# Task brief
Transcribe all the lines below exactly. Omit the pictures.

*** Opening Available records ***

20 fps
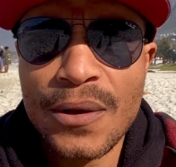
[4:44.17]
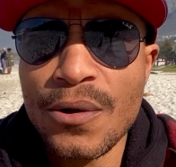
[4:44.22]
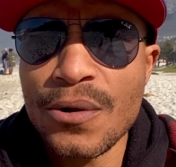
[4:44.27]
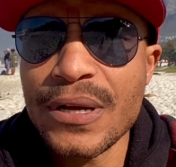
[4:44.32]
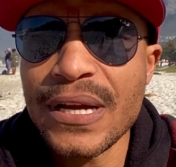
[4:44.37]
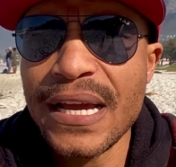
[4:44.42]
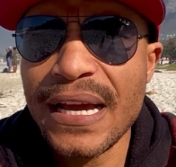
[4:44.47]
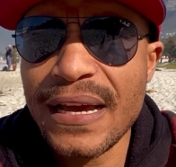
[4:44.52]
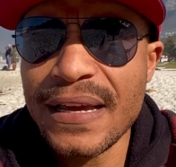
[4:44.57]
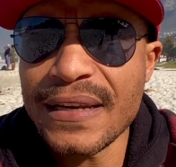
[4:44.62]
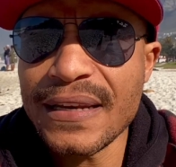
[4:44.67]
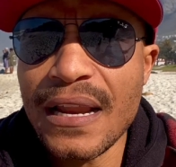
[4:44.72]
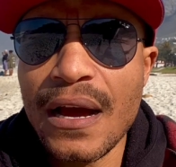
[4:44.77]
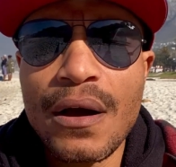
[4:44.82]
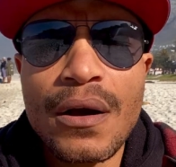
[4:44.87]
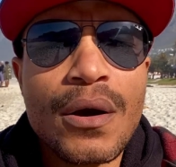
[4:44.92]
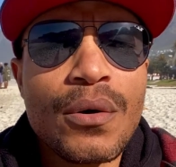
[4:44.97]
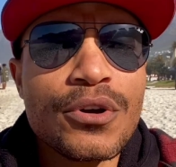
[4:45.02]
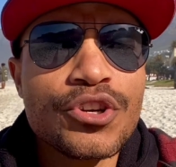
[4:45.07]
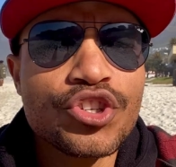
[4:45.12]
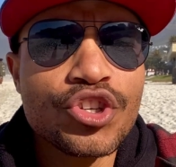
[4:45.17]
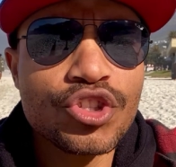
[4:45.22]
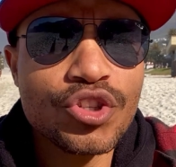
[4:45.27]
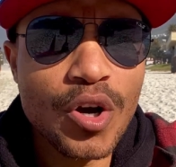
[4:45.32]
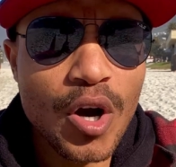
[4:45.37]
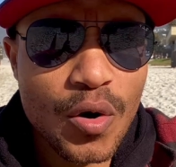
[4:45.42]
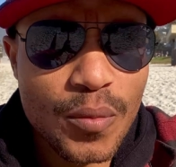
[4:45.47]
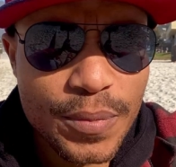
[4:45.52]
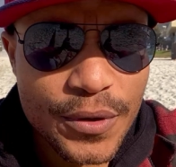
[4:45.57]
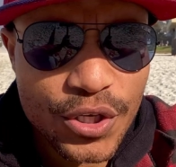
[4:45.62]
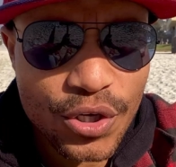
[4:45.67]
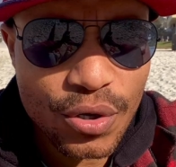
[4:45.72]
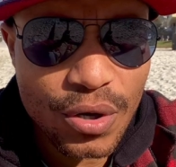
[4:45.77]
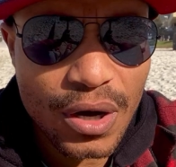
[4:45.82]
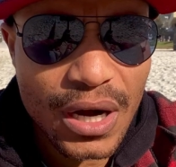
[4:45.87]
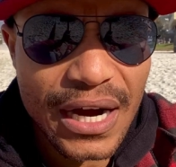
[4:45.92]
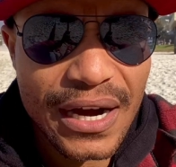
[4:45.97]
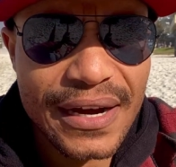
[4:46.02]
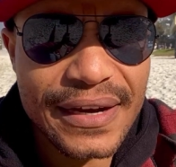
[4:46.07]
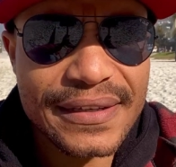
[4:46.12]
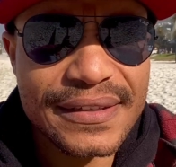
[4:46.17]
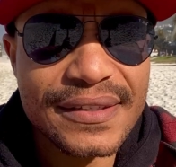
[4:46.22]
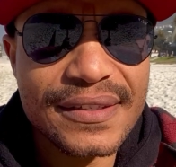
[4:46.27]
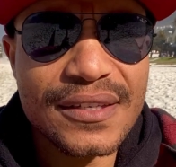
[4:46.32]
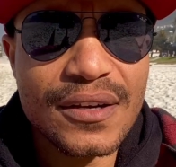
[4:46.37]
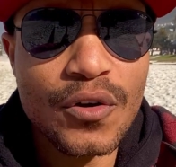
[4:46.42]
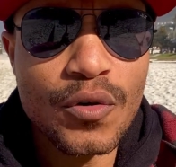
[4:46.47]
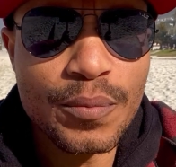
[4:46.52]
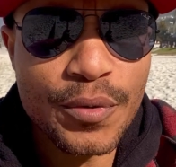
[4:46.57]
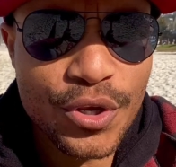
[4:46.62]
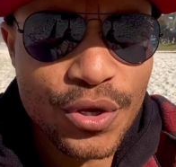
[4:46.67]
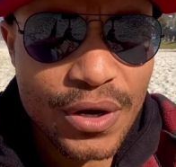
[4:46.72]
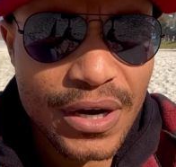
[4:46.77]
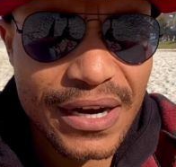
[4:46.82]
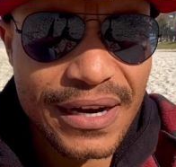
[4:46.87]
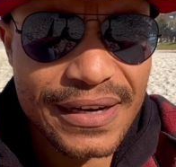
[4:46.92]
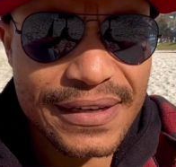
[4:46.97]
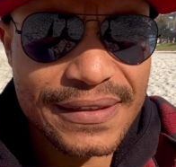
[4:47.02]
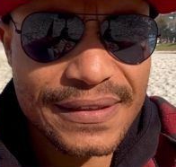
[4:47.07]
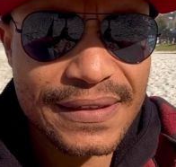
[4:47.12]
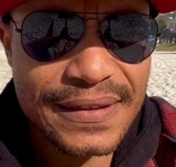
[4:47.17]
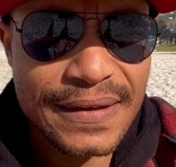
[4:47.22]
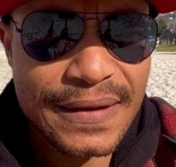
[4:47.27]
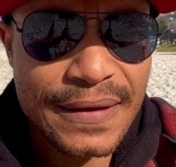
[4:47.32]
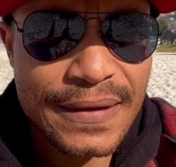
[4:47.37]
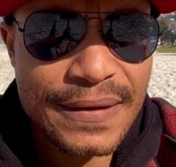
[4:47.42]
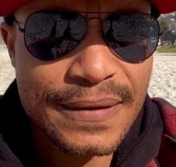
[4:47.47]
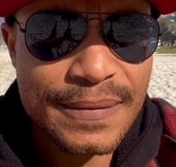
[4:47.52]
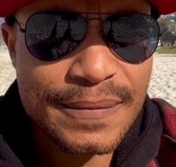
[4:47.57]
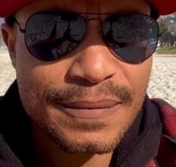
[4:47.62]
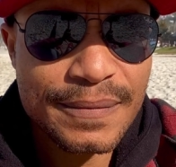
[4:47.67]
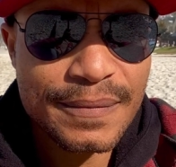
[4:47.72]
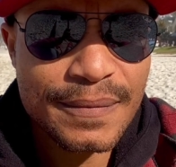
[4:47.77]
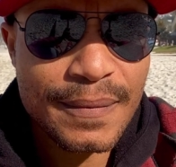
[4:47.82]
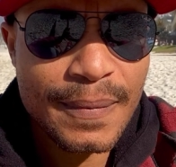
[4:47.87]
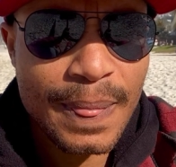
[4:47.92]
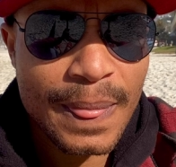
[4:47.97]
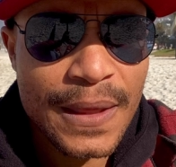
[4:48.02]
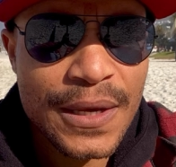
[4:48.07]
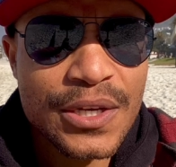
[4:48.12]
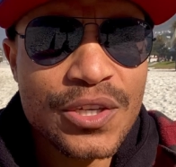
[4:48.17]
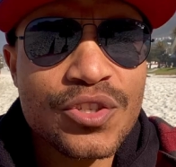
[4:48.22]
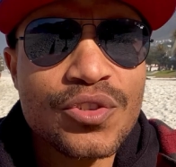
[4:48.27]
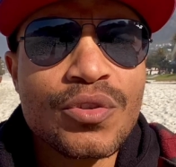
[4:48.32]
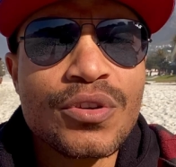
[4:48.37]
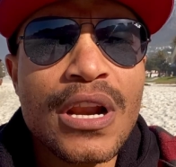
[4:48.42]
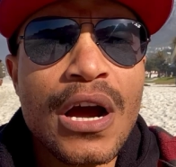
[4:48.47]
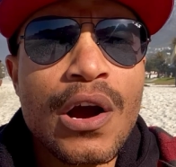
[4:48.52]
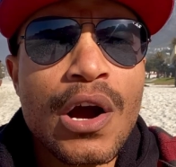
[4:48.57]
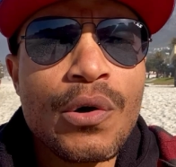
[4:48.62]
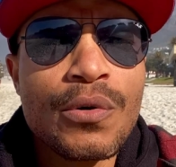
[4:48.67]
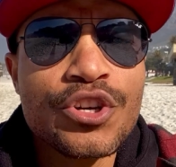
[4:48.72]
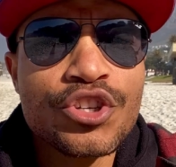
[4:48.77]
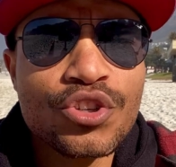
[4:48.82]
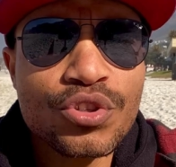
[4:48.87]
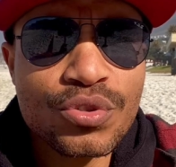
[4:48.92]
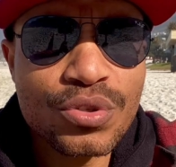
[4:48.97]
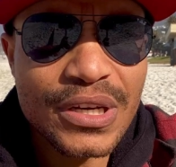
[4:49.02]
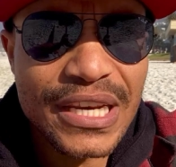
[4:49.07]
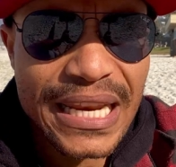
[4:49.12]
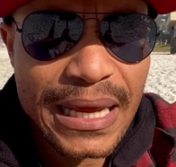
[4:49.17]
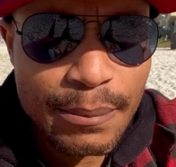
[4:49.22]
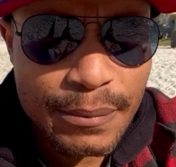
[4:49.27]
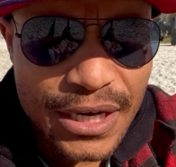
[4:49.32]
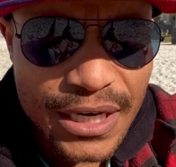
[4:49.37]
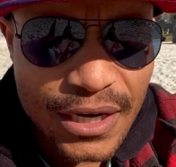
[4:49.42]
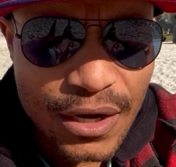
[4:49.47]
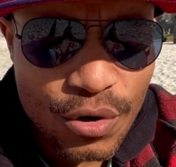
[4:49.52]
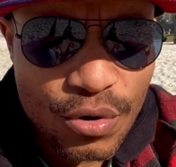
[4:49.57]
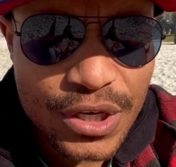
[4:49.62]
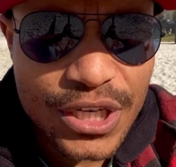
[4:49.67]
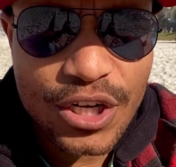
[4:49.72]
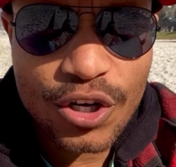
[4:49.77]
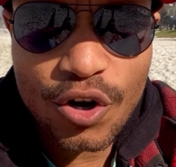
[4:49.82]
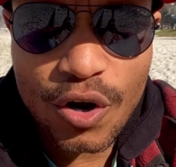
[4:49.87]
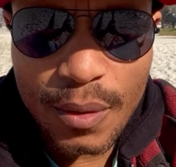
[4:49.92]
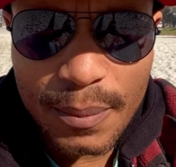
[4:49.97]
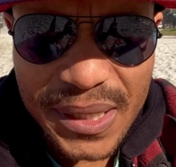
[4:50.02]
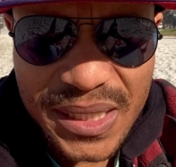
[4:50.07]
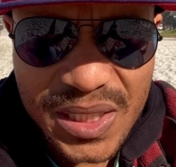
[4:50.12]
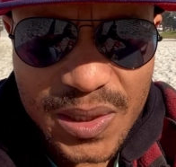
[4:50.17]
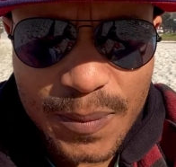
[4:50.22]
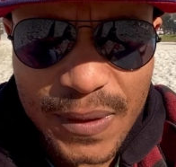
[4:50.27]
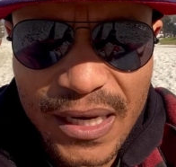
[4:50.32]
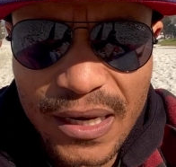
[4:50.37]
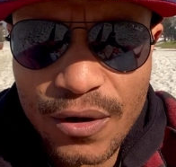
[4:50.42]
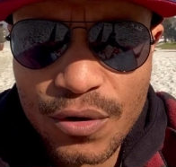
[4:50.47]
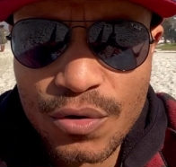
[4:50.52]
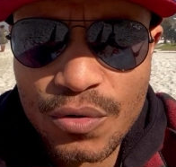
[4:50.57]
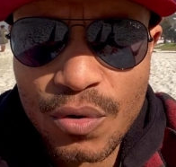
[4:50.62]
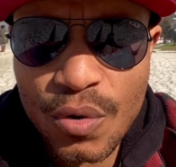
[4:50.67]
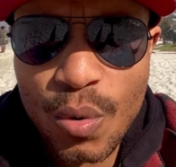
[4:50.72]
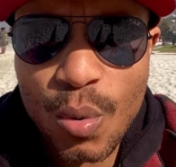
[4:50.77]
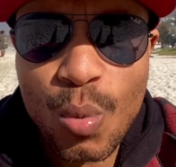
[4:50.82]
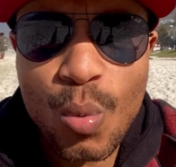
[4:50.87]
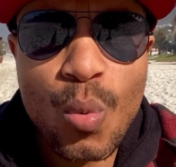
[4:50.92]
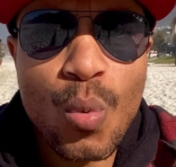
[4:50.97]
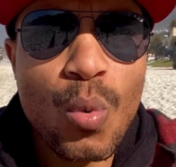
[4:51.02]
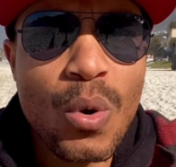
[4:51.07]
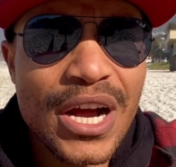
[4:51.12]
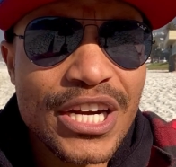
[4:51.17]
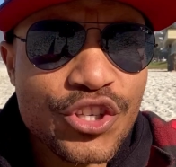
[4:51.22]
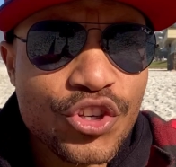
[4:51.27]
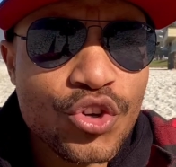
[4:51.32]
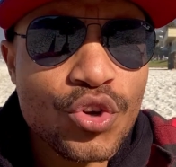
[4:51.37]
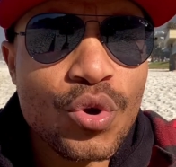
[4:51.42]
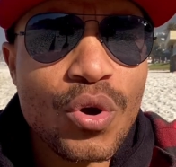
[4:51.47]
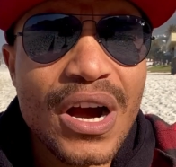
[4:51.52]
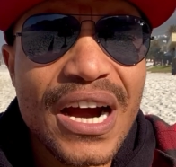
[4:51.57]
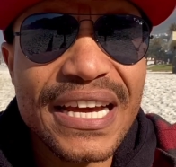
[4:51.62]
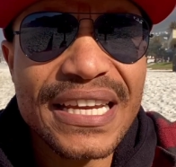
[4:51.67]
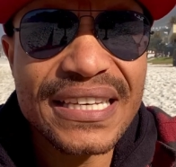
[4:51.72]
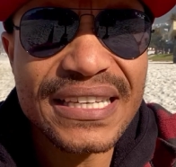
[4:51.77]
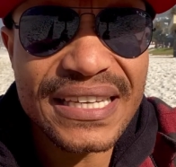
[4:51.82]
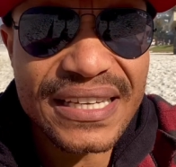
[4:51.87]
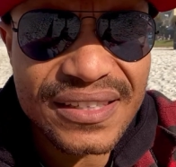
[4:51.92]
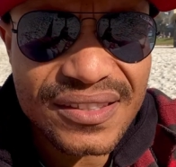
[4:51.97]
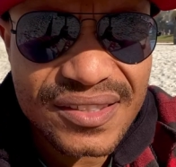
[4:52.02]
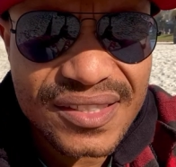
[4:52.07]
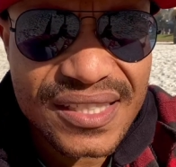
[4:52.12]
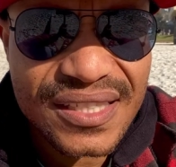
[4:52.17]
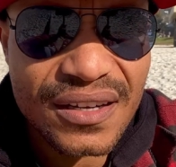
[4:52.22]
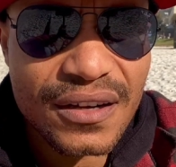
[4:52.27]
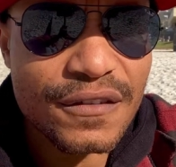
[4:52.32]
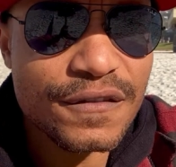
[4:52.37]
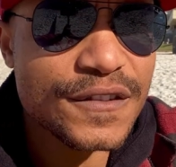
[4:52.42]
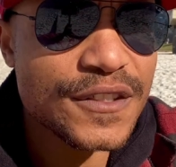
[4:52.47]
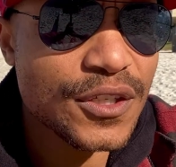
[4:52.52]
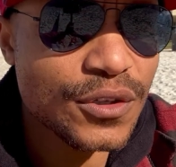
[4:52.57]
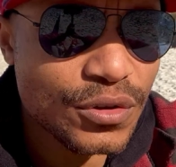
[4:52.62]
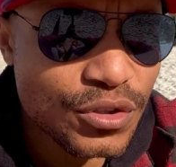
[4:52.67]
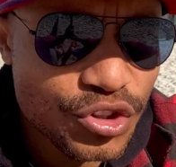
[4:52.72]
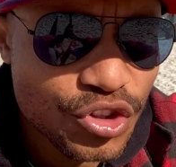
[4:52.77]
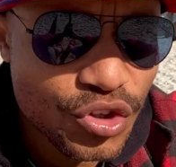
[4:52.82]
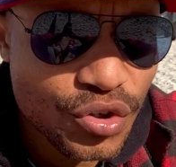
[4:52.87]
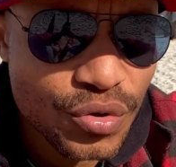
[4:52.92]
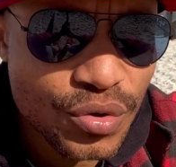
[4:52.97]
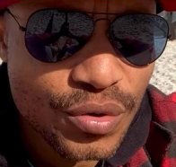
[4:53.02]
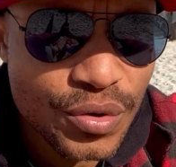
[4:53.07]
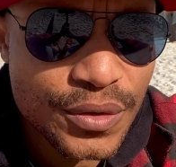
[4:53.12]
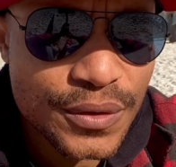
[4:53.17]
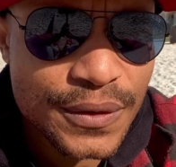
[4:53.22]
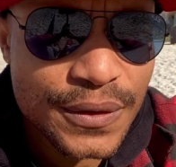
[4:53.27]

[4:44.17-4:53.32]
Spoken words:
Okay, now I want you to open your eyes. Open your eyes. So now I want you to let me know in the comments below what your ideal self told you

*** Closing Available records ***

# Exercise result
20 fps
[4:44.17]
[4:44.22]
[4:44.27]
[4:44.32]
[4:44.37]
[4:44.42]
[4:44.47]
[4:44.52]
[4:44.57]
[4:44.62]
[4:44.67]
[4:44.72]
[4:44.77]
[4:44.82]
[4:44.87]
[4:44.92]
[4:44.97]
[4:45.02]
[4:45.07]
[4:45.12]
[4:45.17]
[4:45.22]
[4:45.27]
[4:45.32]
[4:45.37]
[4:45.42]
[4:45.47]
[4:45.52]
[4:45.57]
[4:45.62]
[4:45.67]
[4:45.72]
[4:45.77]
[4:45.82]
[4:45.87]
[4:45.92]
[4:45.97]
[4:46.02]
[4:46.07]
[4:46.12]
[4:46.17]
[4:46.22]
[4:46.27]
[4:46.32]
[4:46.37]
[4:46.42]
[4:46.47]
[4:46.52]
[4:46.57]
[4:46.62]
[4:46.67]
[4:46.72]
[4:46.77]
[4:46.82]
[4:46.87]
[4:46.92]
[4:46.97]
[4:47.02]
[4:47.07]
[4:47.12]
[4:47.17]
[4:47.22]
[4:47.27]
[4:47.32]
[4:47.37]
[4:47.42]
[4:47.47]
[4:47.52]
[4:47.57]
[4:47.62]
[4:47.67]
[4:47.72]
[4:47.77]
[4:47.82]
[4:47.87]
[4:47.92]
[4:47.97]
[4:48.02]
[4:48.07]
[4:48.12]
[4:48.17]
[4:48.22]
[4:48.27]
[4:48.32]
[4:48.37]
[4:48.42]
[4:48.47]
[4:48.52]
[4:48.57]
[4:48.62]
[4:48.67]
[4:48.72]
[4:48.77]
[4:48.82]
[4:48.87]
[4:48.92]
[4:48.97]
[4:49.02]
[4:49.07]
[4:49.12]
[4:49.17]
[4:49.22]
[4:49.27]
[4:49.32]
[4:49.37]
[4:49.42]
[4:49.47]
[4:49.52]
[4:49.57]
[4:49.62]
[4:49.67]
[4:49.72]
[4:49.77]
[4:49.82]
[4:49.87]
[4:49.92]
[4:49.97]
[4:50.02]
[4:50.07]
[4:50.12]
[4:50.17]
[4:50.22]
[4:50.27]
[4:50.32]
[4:50.37]
[4:50.42]
[4:50.47]
[4:50.52]
[4:50.57]
[4:50.62]
[4:50.67]
[4:50.72]
[4:50.77]
[4:50.82]
[4:50.87]
[4:50.92]
[4:50.97]
[4:51.02]
[4:51.07]
[4:51.12]
[4:51.17]
[4:51.22]
[4:51.27]
[4:51.32]
[4:51.37]
[4:51.42]
[4:51.47]
[4:51.52]
[4:51.57]
[4:51.62]
[4:51.67]
[4:51.72]
[4:51.77]
[4:51.82]
[4:51.87]
[4:51.92]
[4:51.97]
[4:52.02]
[4:52.07]
[4:52.12]
[4:52.17]
[4:52.22]
[4:52.27]
[4:52.32]
[4:52.37]
[4:52.42]
[4:52.47]
[4:52.52]
[4:52.57]
[4:52.62]
[4:52.67]
[4:52.72]
[4:52.77]
[4:52.82]
[4:52.87]
[4:52.92]
[4:52.97]
[4:53.02]
[4:53.07]
[4:53.12]
[4:53.17]
[4:53.22]
[4:53.27]

[4:44.17-4:53.32]
Spoken words:
Okay, now I want you to open your eyes. Open your eyes. So now I want you to let me know in the comments below what your ideal self told you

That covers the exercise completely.